Saved data entries

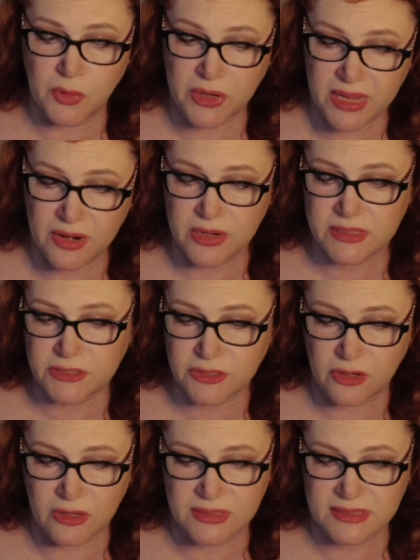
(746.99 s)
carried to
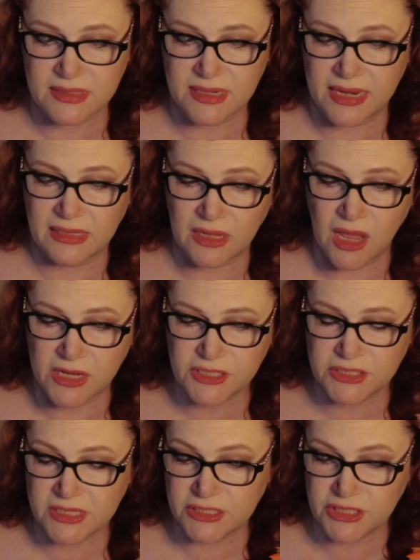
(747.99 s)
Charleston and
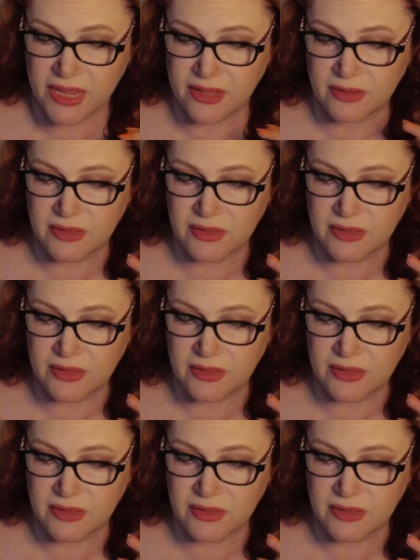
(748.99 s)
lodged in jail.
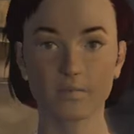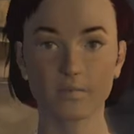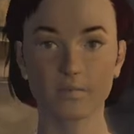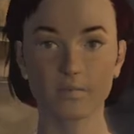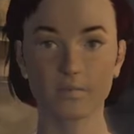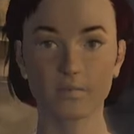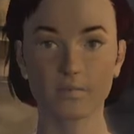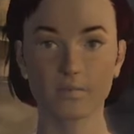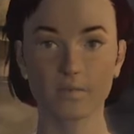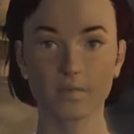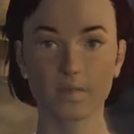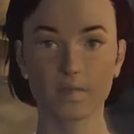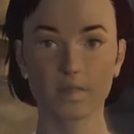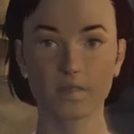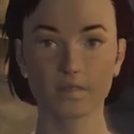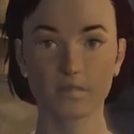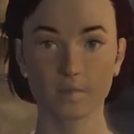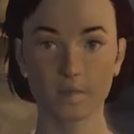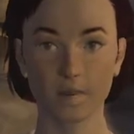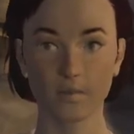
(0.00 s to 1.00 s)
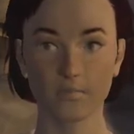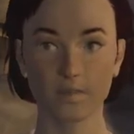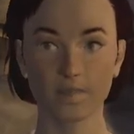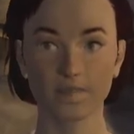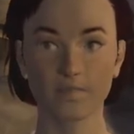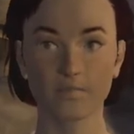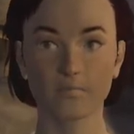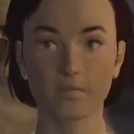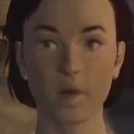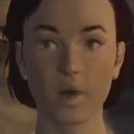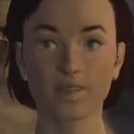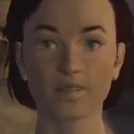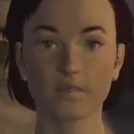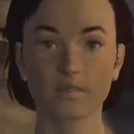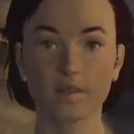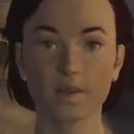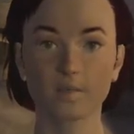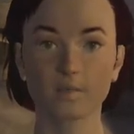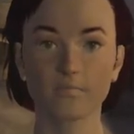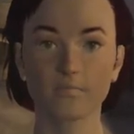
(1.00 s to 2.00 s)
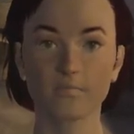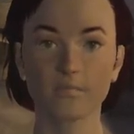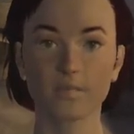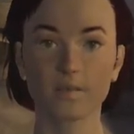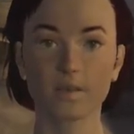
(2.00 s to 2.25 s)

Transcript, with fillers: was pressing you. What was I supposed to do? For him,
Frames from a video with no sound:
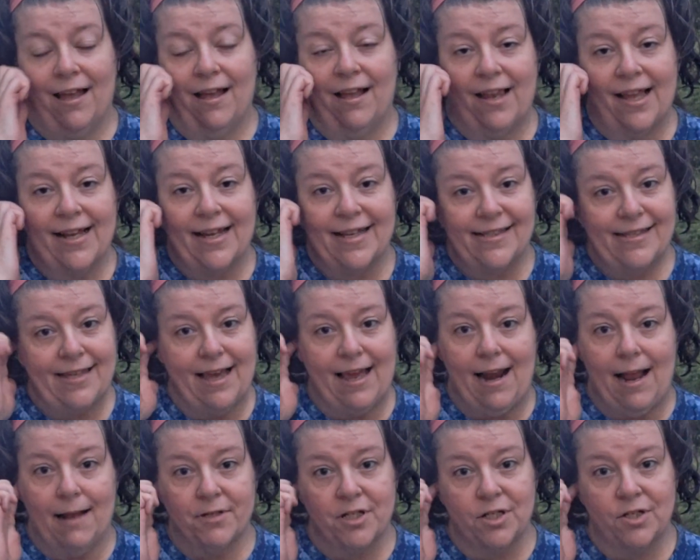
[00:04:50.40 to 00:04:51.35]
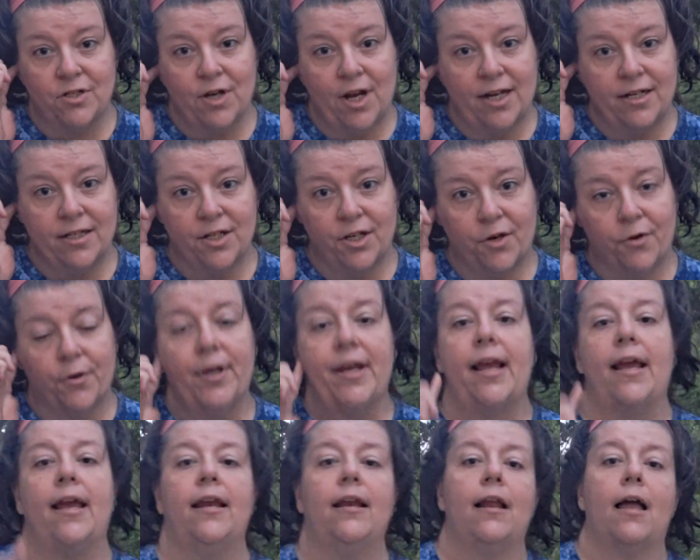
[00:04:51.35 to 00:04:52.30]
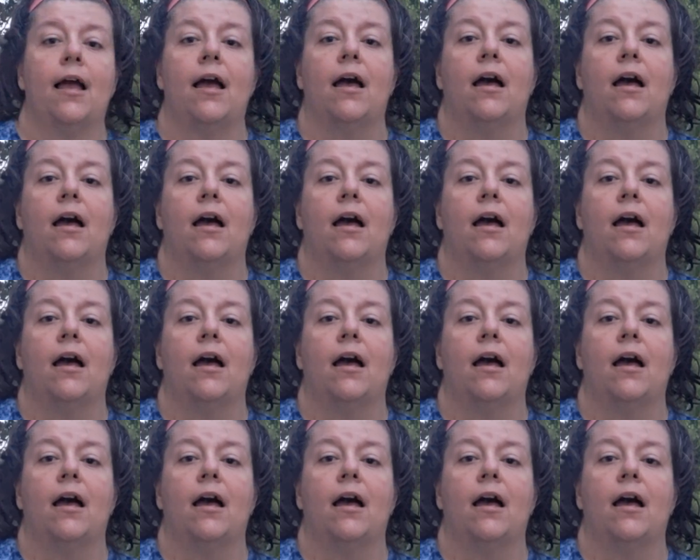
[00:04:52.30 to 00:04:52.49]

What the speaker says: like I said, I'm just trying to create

[AIM OF THE EXERCISE]
Output all the data above verbatim, leaving out images.

[RESPONSE TO THIS EXERCISE]
(746.99 s)
carried to
(747.99 s)
Charleston and
(748.99 s)
lodged in jail.
(0.00 s to 1.00 s)
(1.00 s to 2.00 s)
(2.00 s to 2.25 s)

Transcript, with fillers: was pressing you. What was I supposed to do? For him,
Frames from a video with no sound:
[00:04:50.40 to 00:04:51.35]
[00:04:51.35 to 00:04:52.30]
[00:04:52.30 to 00:04:52.49]

What the speaker says: like I said, I'm just trying to create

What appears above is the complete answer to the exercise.